*TASK DIRECTIONS*: Write out all of the records below precisely as given, omitting the images.

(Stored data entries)
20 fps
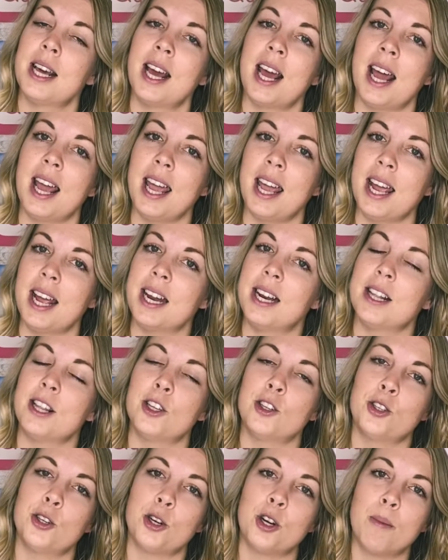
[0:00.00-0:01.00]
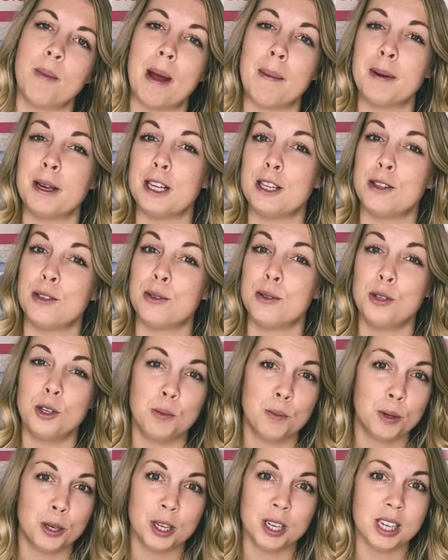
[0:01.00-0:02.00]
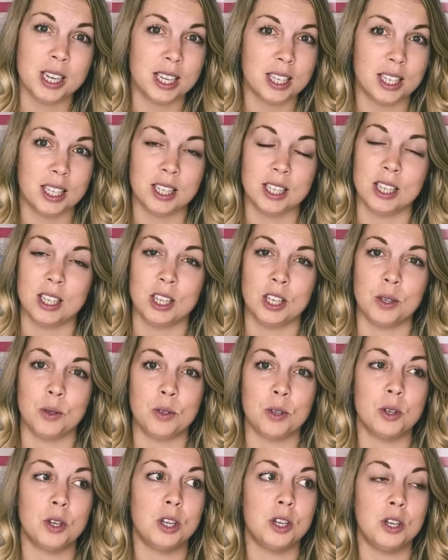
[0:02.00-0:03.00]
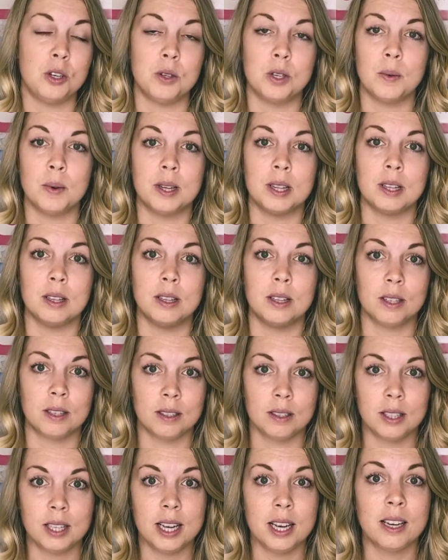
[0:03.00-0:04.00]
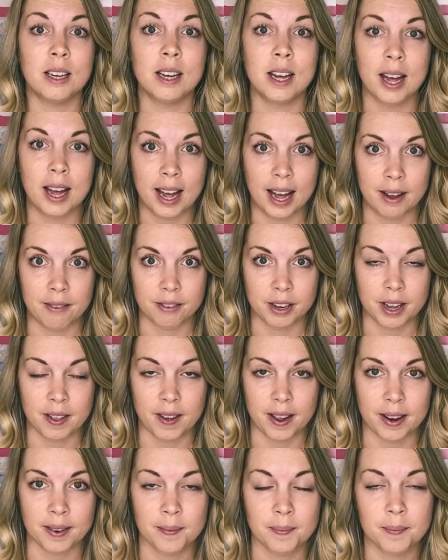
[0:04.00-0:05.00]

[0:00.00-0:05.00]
And the circle map is super easy to use. You can use it with literally everything.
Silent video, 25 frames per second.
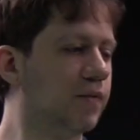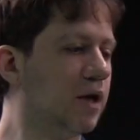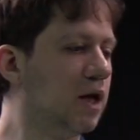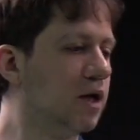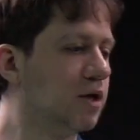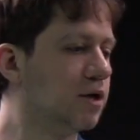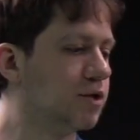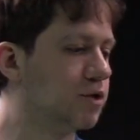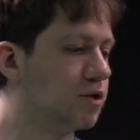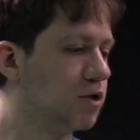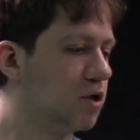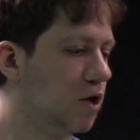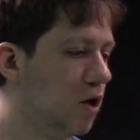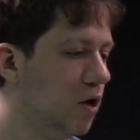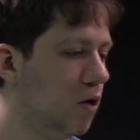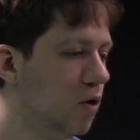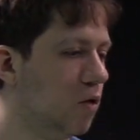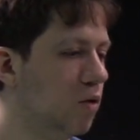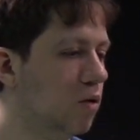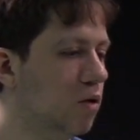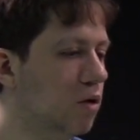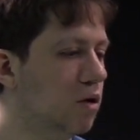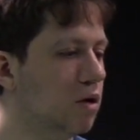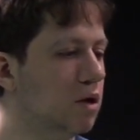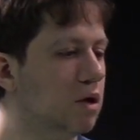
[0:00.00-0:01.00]

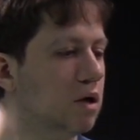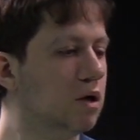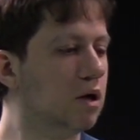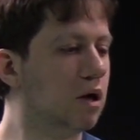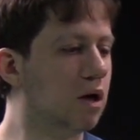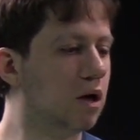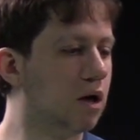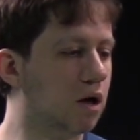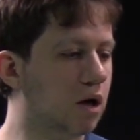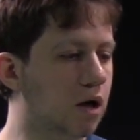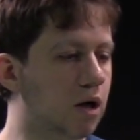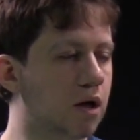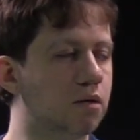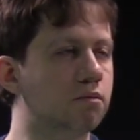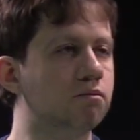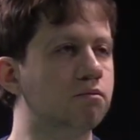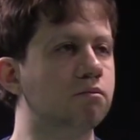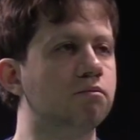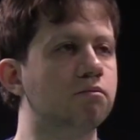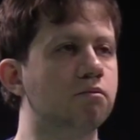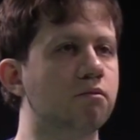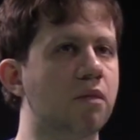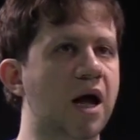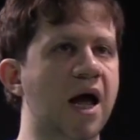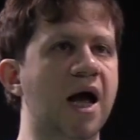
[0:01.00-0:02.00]
so
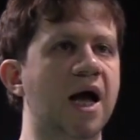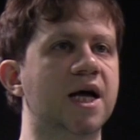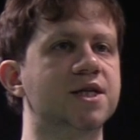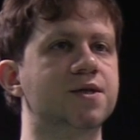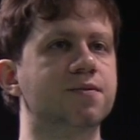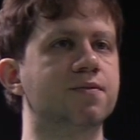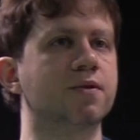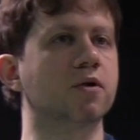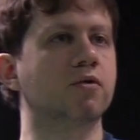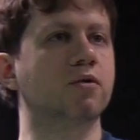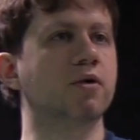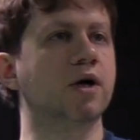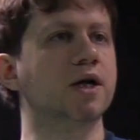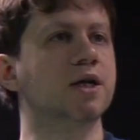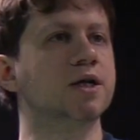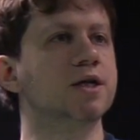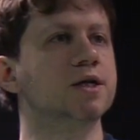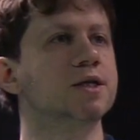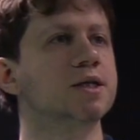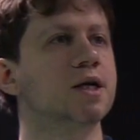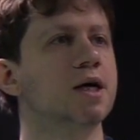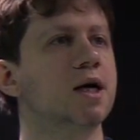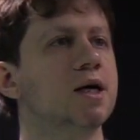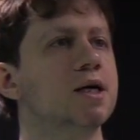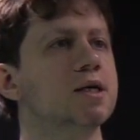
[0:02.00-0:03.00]
as we already
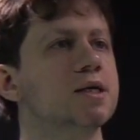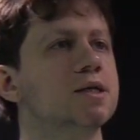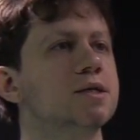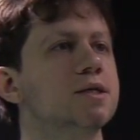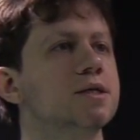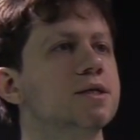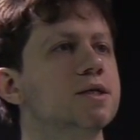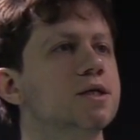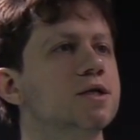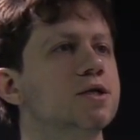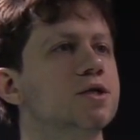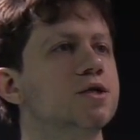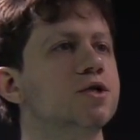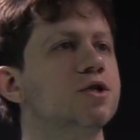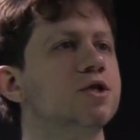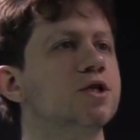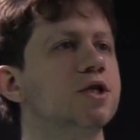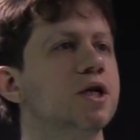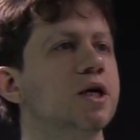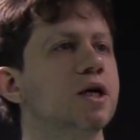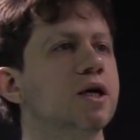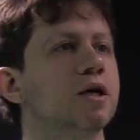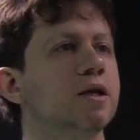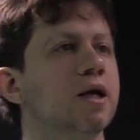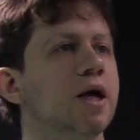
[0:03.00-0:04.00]
discussed, this
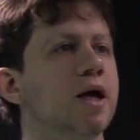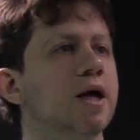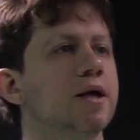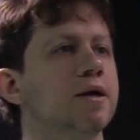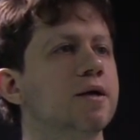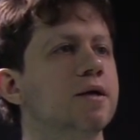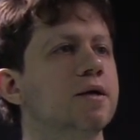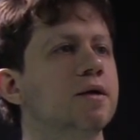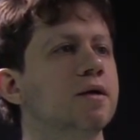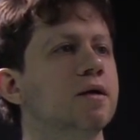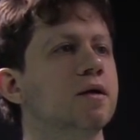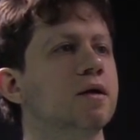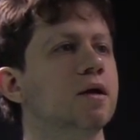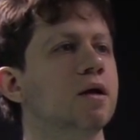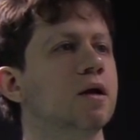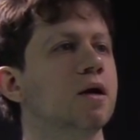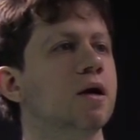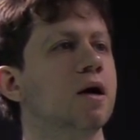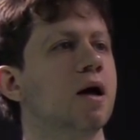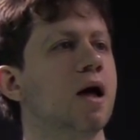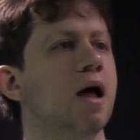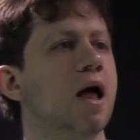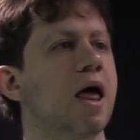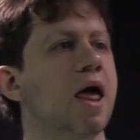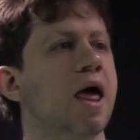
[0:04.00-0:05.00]
GLN
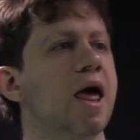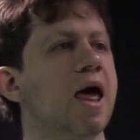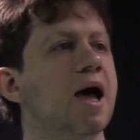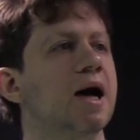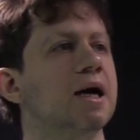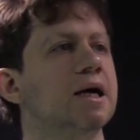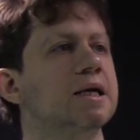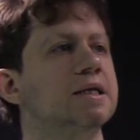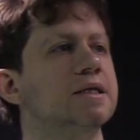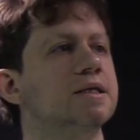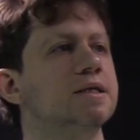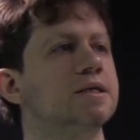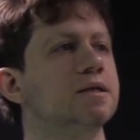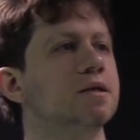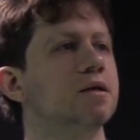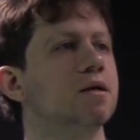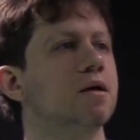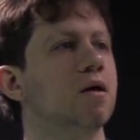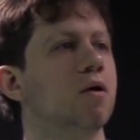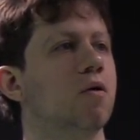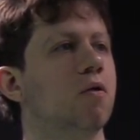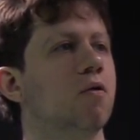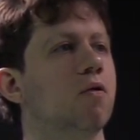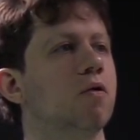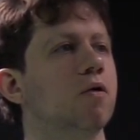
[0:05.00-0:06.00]
acts
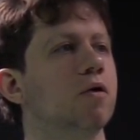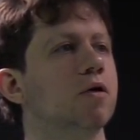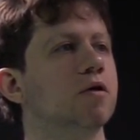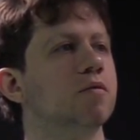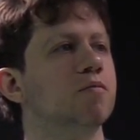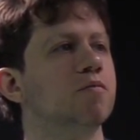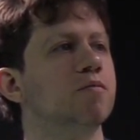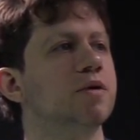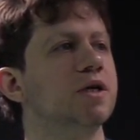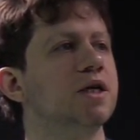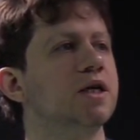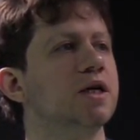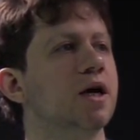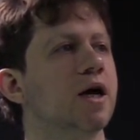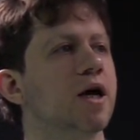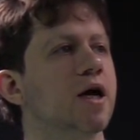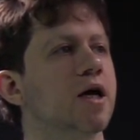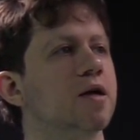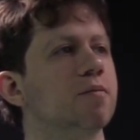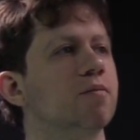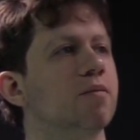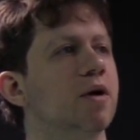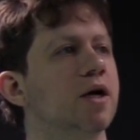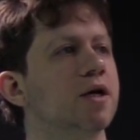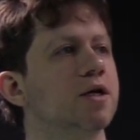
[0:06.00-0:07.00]
on
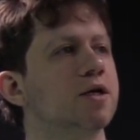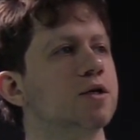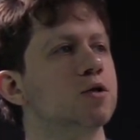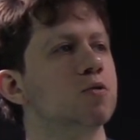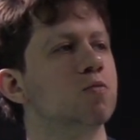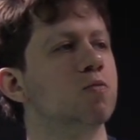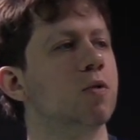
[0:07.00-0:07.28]
Pn minus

*ANSWER SECTION*:
20 fps
[0:00.00-0:01.00]
[0:01.00-0:02.00]
[0:02.00-0:03.00]
[0:03.00-0:04.00]
[0:04.00-0:05.00]

[0:00.00-0:05.00]
And the circle map is super easy to use. You can use it with literally everything.
Silent video, 25 frames per second.
[0:00.00-0:01.00]

[0:01.00-0:02.00]
so
[0:02.00-0:03.00]
as we already
[0:03.00-0:04.00]
discussed, this
[0:04.00-0:05.00]
GLN
[0:05.00-0:06.00]
acts
[0:06.00-0:07.00]
on
[0:07.00-0:07.28]
Pn minus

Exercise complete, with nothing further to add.